For a long time cryogenics seemed a subject out of science fiction science experiments and was little taken seriously in science. However, much more than freezing people to try to bring them back to life, this is a fairly old technique that has several applications in medicine. From cancer treatment to embryo and stem cell preservation, check out six experiments below that help tell the story of cryogenics. 1. James Arnott and his experiments with tumors – 1845
James Arnott was an English physician and one of the forerunners of cryotherapy. He was the first to use extreme cold to destroy tissues and in 1819 used cryotherapy to freeze breast and uterine tumors during the treatment of cancer patients. In addition to having developed his own equipment for his treatments, Arnott is known to have performed the first cryosurgery in 1845. Even today, cryotherapy is used to treat various types of cancer.2. The first attempt to freeze a person – 1965
Photo of a cryogenic chamber (1966). (Source: SFGATE)
In 1965, Wilma Jean McLaughlin almost became the first person frozen cryogenically. After she died of heart and circulatory problems, her husband decided to donate her body to The Life Extension Society —an organization that offered to freeze a person for free. The experiment was abandoned after the company that was supposed to supply the capsule to store McLaughlin’s body claimed technical problems in the device.

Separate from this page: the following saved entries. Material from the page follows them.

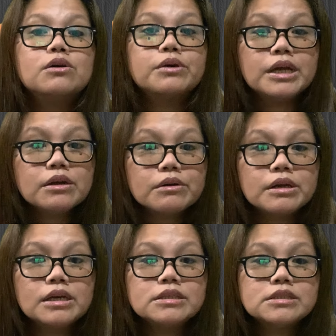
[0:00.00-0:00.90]
or
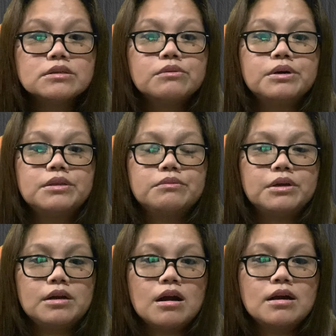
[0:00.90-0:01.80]
inquiries with
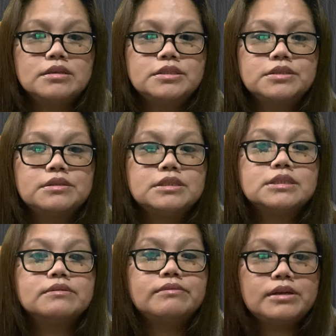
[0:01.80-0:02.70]
regards to
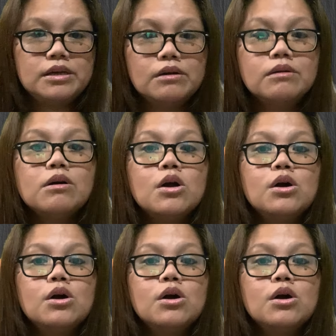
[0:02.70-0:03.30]
this video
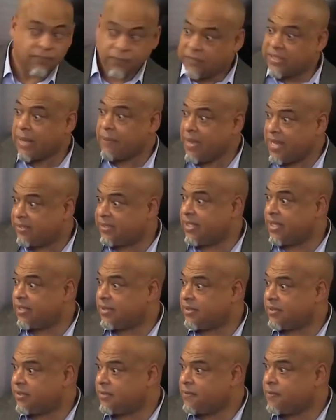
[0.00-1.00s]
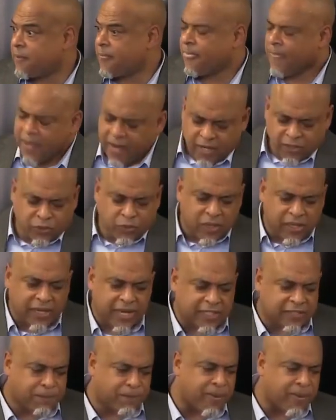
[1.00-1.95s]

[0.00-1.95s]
Does that make sense? Here's what Les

Although it was technically a failed experiment, it allowed the Life Extension Society to perform its first cryogenic freeze of a human being some time later. The first human cryogenically frozen – 1967
(Source: Kriorus/Reproduction)
James Hiram Bedford was a professor of psychology at the University of California who became the first human to be cryogenically frozen and stored in the hope of one day being revived. He had so much hope in cryogenics, he left $100,000 for cryogenic research when he died in 1967. Since then, his body has gone through different companies that preserve human bodies. It is currently being preserved by the Alcor Life Extension Foundation, an American non-profit organization that researches and performs cryogenics of human cadavers and brains. January 12, the date bedford was cryopreserved, is still known as “Bedford Day” by those working in the field of cryogenics. Geneviève de la Poterie, the first cryogenically frozen child – 1972
Jeté Laurence in ‘Cursed Cemetery’ (2019). (Source: IMDb)
In 1972, Geneviève de la Poterie became the first cryogenically frozen child. She died of kidney cancer at the age of 8. The Life Extension Foundation, an organization that was responsible for preserving the child’s body, did not perform the procedure in the correct manner. With this, the body situation ended up getting worse with no chance of being brought back to life. His body passed into the care of the Cryonics Society of California until 1994, when a technical problem caused several bodies being stored to deteriorate, including geneviève’s. The cryopreservation of a human embryo – 1983
Human embryo. (Source: Wikimedia Commons)
From the 1970s onto cryogenics, it focused on preserving human cells for different types of treatment. The technique was already well known, but had a new breakthrough when the first human embryo was cryopreserved in 1983. The feat was achieved by a medical research team from Monash University in Australia, which in 1971 began research that supports IVF to this day. In addition, in 1983, the program achieved the first in vitro fertilization births using frozen embryos. This experiment presented evidence that frozen embryos for a time could later be implanted into a uterus and turn into a fetus. Since then, cryopreservation of human blood, stem cells, embryos, sperm and eggs has been involved in more than 300,000 births.